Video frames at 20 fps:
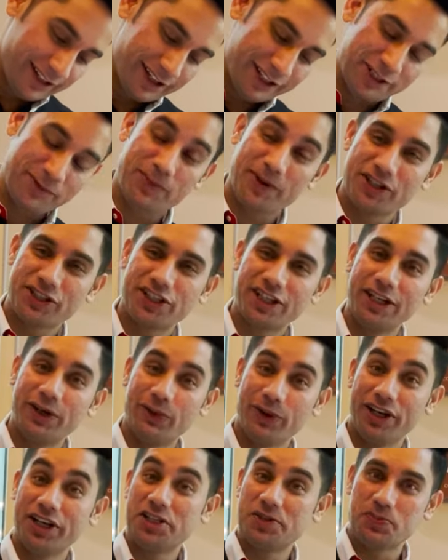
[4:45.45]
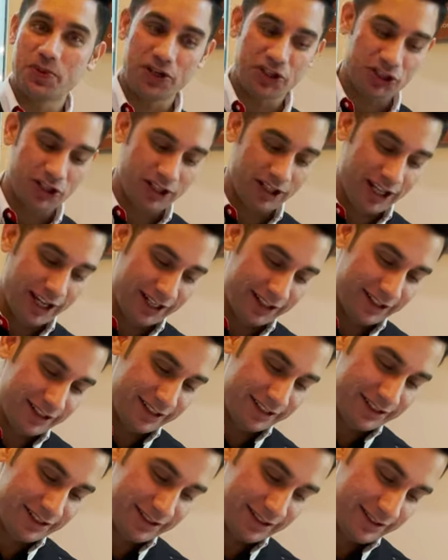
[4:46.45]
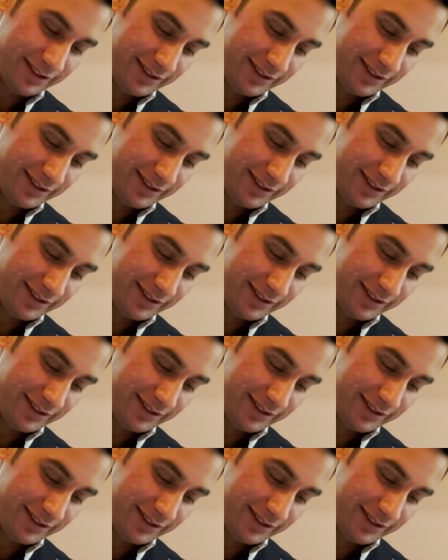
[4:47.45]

especially when it's special like this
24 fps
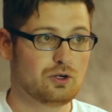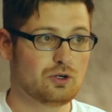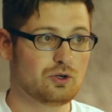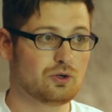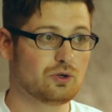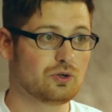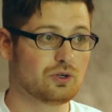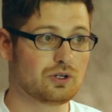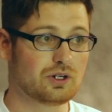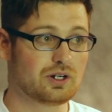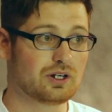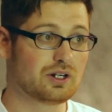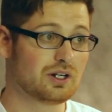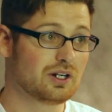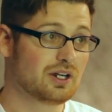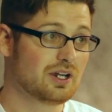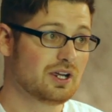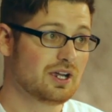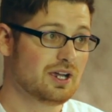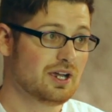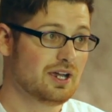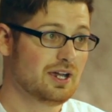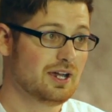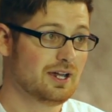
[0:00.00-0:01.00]

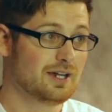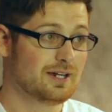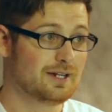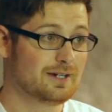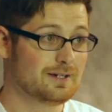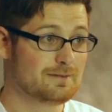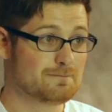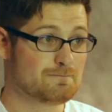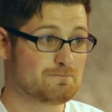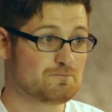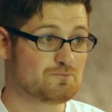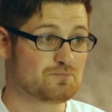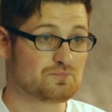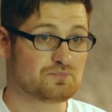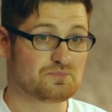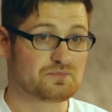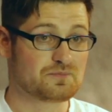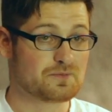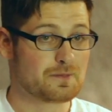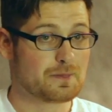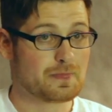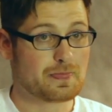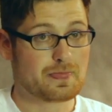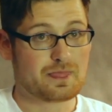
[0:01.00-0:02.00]
or
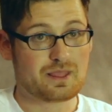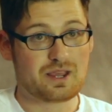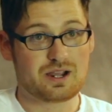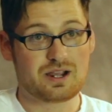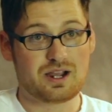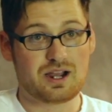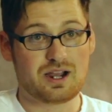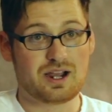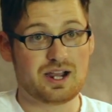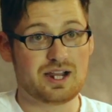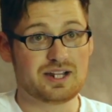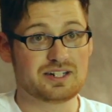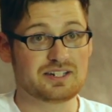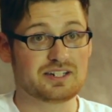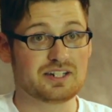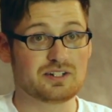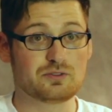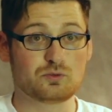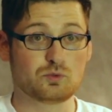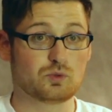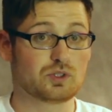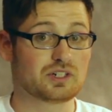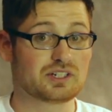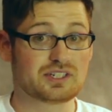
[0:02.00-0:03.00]
I
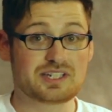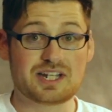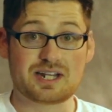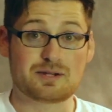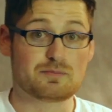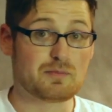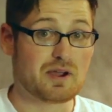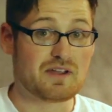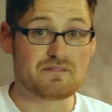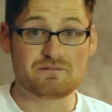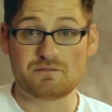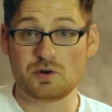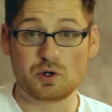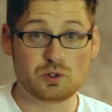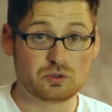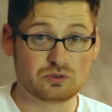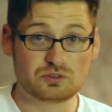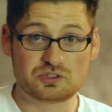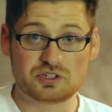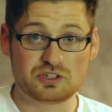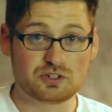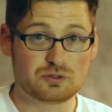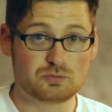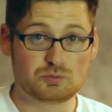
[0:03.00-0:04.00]
didn't want to take my
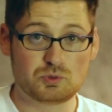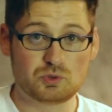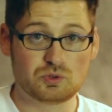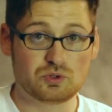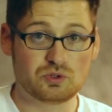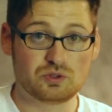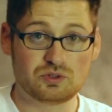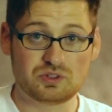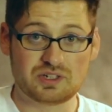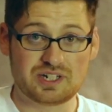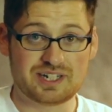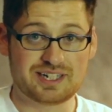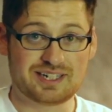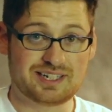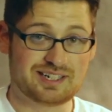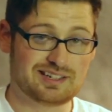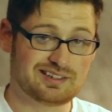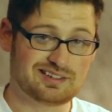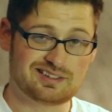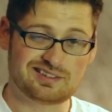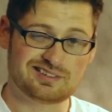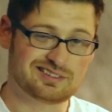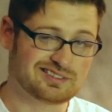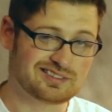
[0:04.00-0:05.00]
phone to the pool. Like,
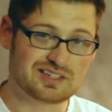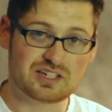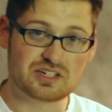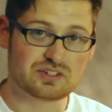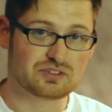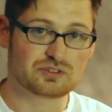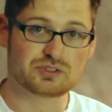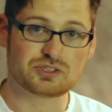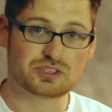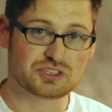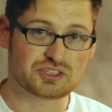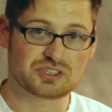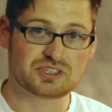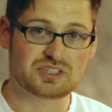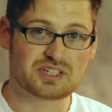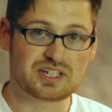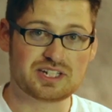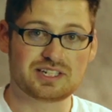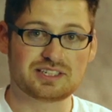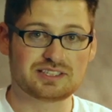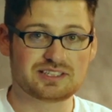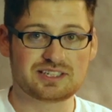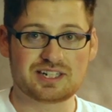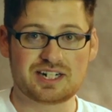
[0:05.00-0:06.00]
there were just
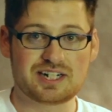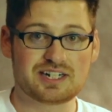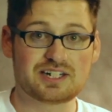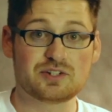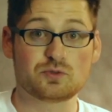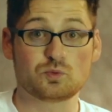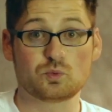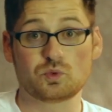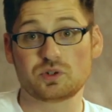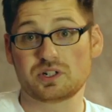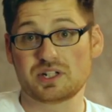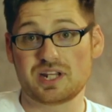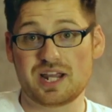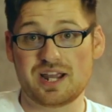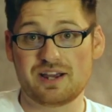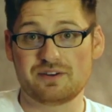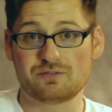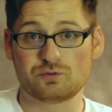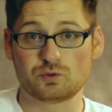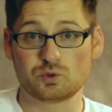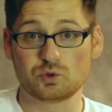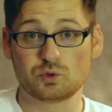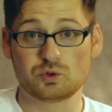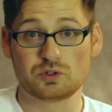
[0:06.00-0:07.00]
things that I didn't want to
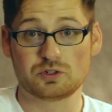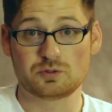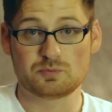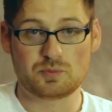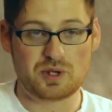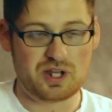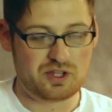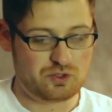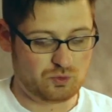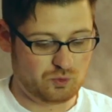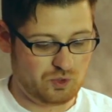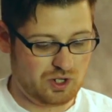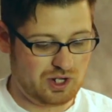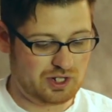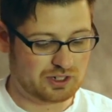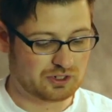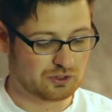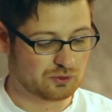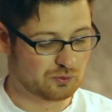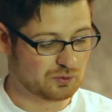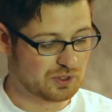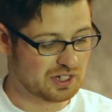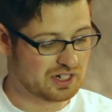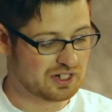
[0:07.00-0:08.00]
have ruined by the
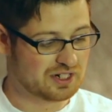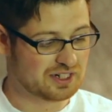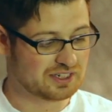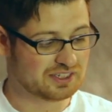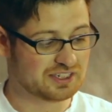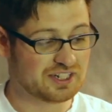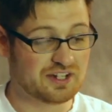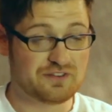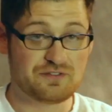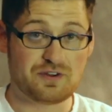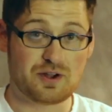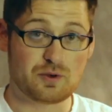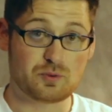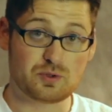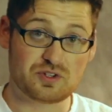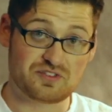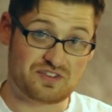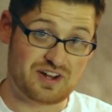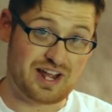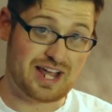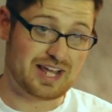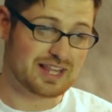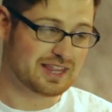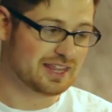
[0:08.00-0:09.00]
water, whereas if I
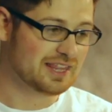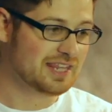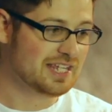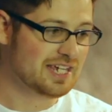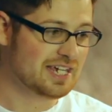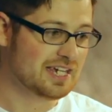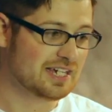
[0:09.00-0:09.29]
would have had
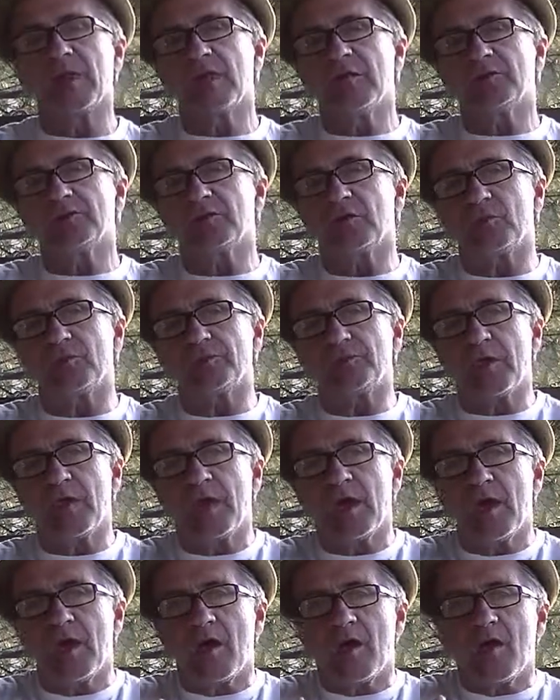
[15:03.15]
So
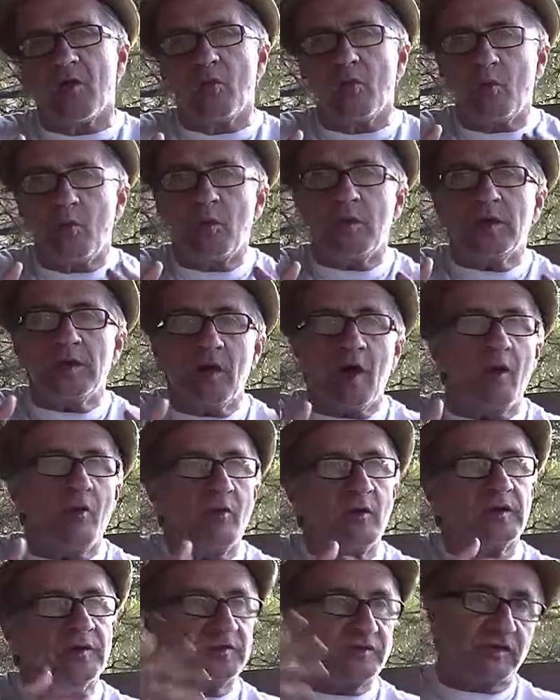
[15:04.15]
we
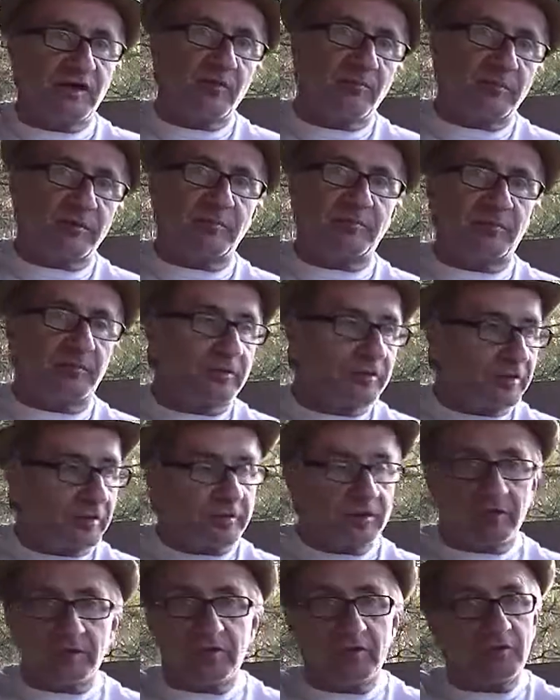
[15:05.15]
always tell people, look,
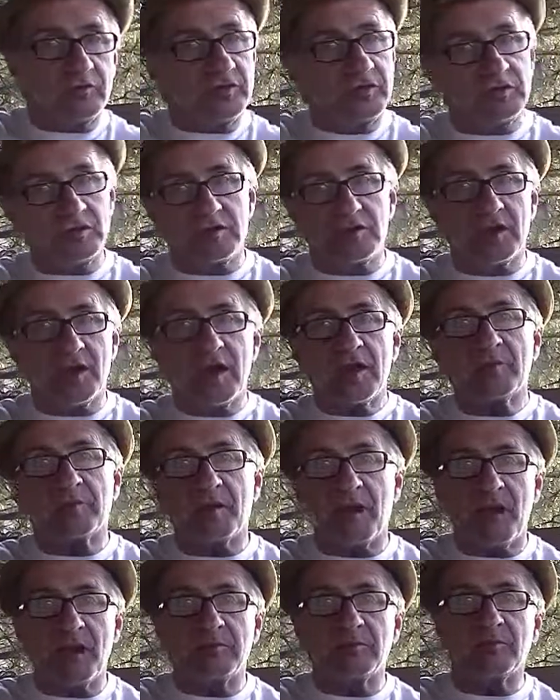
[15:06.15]
you know, you, you got a
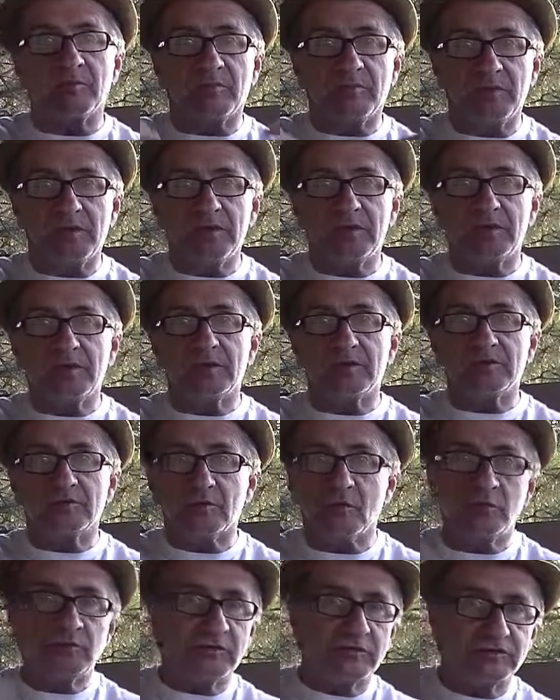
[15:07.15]
problem with me,
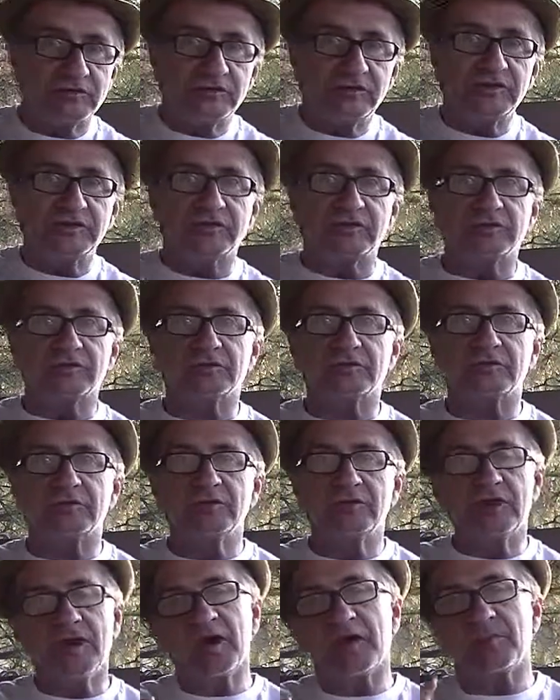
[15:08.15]
go tell Jesus.
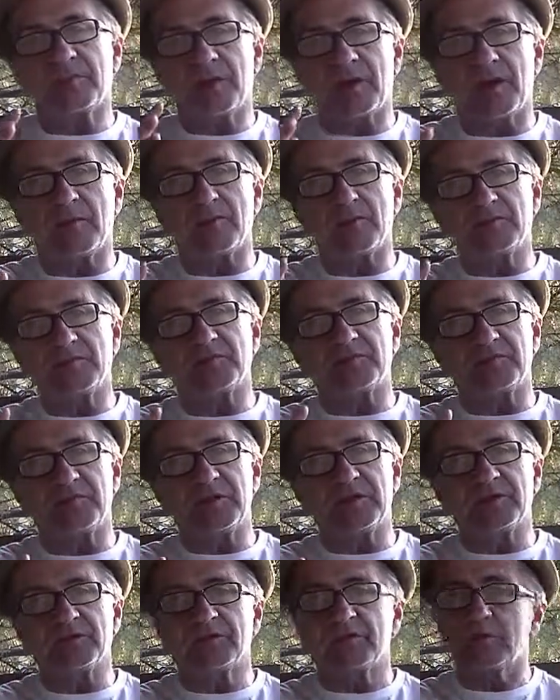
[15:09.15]
You got a problem with this
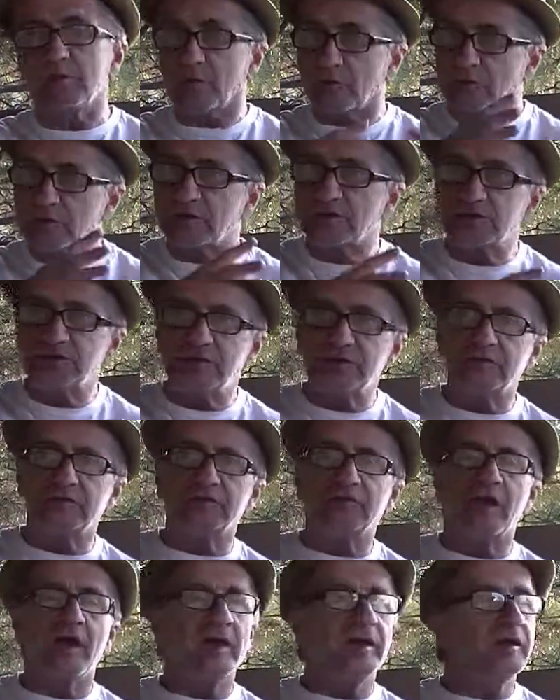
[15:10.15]
ministry, go tell
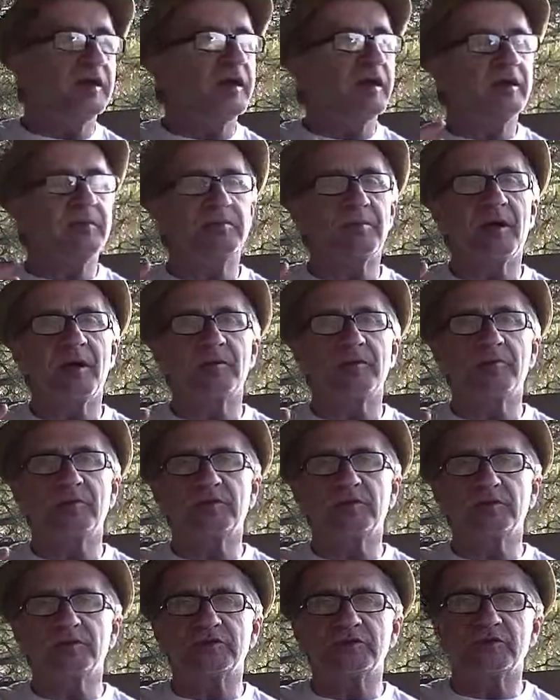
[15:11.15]
Jesus. You got a problem with
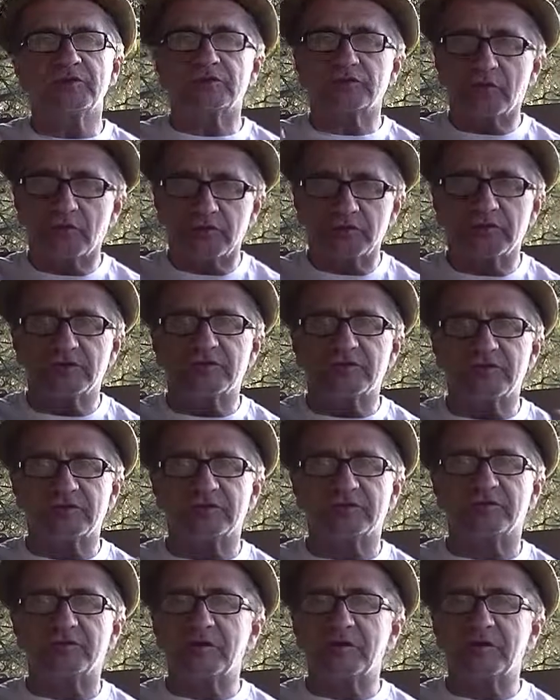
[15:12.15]
the church, go tell Jesus.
——
_TASK INSTRUCTIONS:_ With the pictures dropped, give every entry above again exactly.

_SOLUTION TO THE PROBLEM:_
Video frames at 20 fps:
[4:45.45]
[4:46.45]
[4:47.45]

especially when it's special like this
24 fps
[0:00.00-0:01.00]

[0:01.00-0:02.00]
or
[0:02.00-0:03.00]
I
[0:03.00-0:04.00]
didn't want to take my
[0:04.00-0:05.00]
phone to the pool. Like,
[0:05.00-0:06.00]
there were just
[0:06.00-0:07.00]
things that I didn't want to
[0:07.00-0:08.00]
have ruined by the
[0:08.00-0:09.00]
water, whereas if I
[0:09.00-0:09.29]
would have had
[15:03.15]
So
[15:04.15]
we
[15:05.15]
always tell people, look,
[15:06.15]
you know, you, you got a
[15:07.15]
problem with me,
[15:08.15]
go tell Jesus.
[15:09.15]
You got a problem with this
[15:10.15]
ministry, go tell
[15:11.15]
Jesus. You got a problem with
[15:12.15]
the church, go tell Jesus.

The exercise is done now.